**Instructions for the task**
Reproduce all of the entries character for character, while leaving out any pictures they contain.

**Information provided**

■ ■ ■ ■ ■

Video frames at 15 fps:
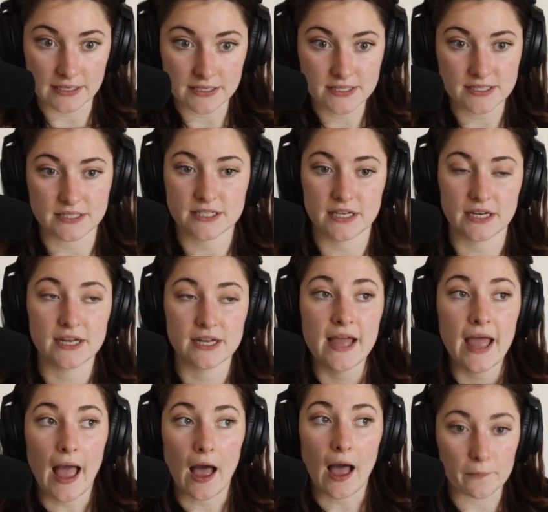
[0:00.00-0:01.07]
that's going to
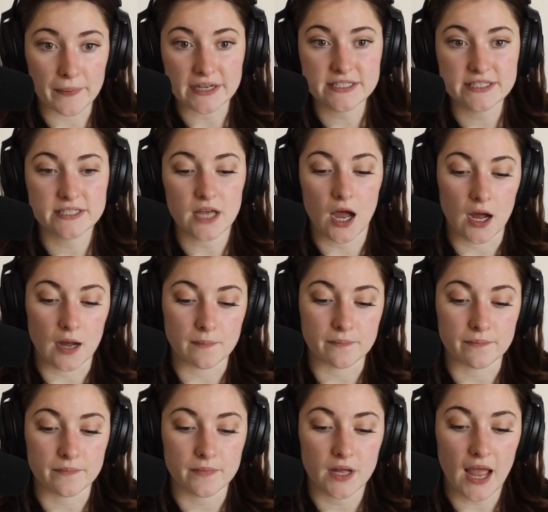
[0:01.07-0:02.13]
help us, and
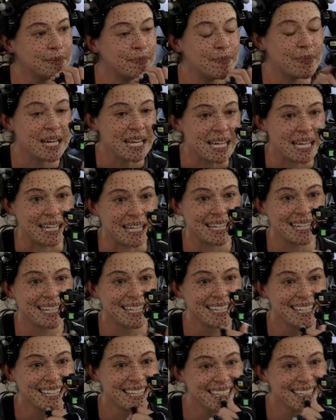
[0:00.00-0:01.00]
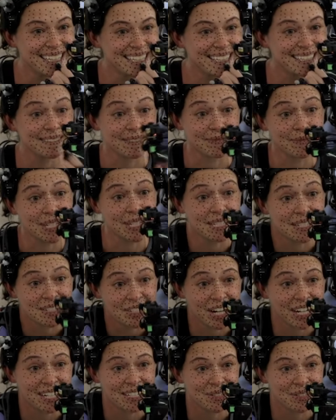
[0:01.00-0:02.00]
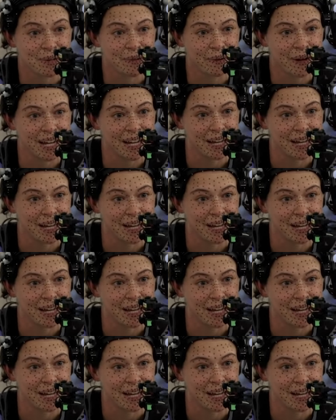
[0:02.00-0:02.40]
VFX takes a long time to create and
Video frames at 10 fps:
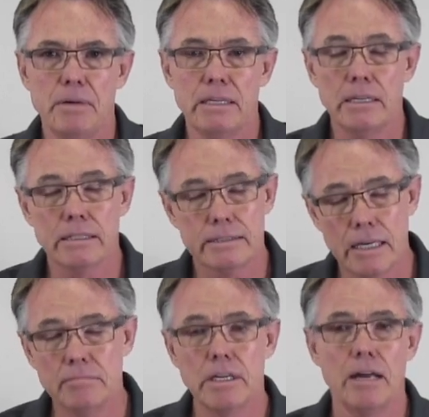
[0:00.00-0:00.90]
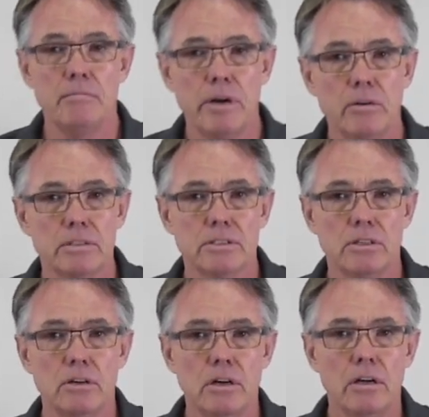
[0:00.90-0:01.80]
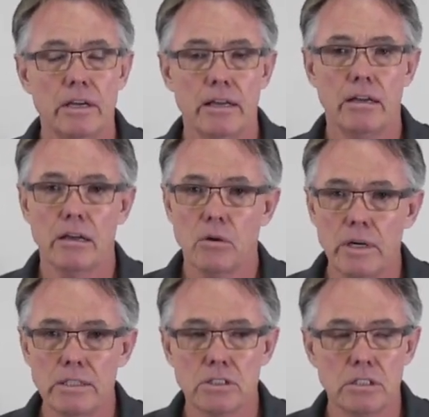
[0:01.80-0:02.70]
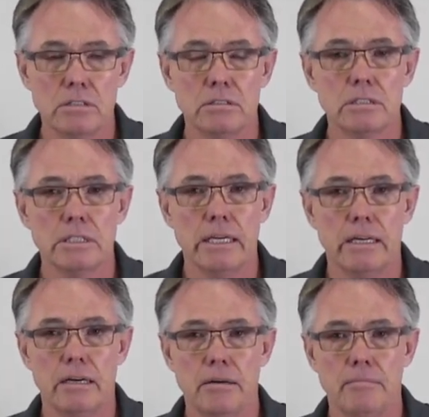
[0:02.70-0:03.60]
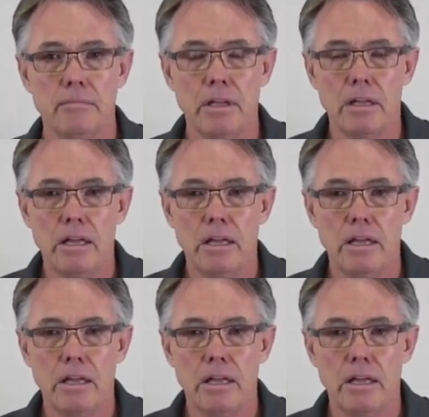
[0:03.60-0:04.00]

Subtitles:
But at the same time, we also get a lot of questions and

■ ■ ■ ■ ■

**Response area**
Video frames at 15 fps:
[0:00.00-0:01.07]
that's going to
[0:01.07-0:02.13]
help us, and
[0:00.00-0:01.00]
[0:01.00-0:02.00]
[0:02.00-0:02.40]
VFX takes a long time to create and
Video frames at 10 fps:
[0:00.00-0:00.90]
[0:00.90-0:01.80]
[0:01.80-0:02.70]
[0:02.70-0:03.60]
[0:03.60-0:04.00]

Subtitles:
But at the same time, we also get a lot of questions and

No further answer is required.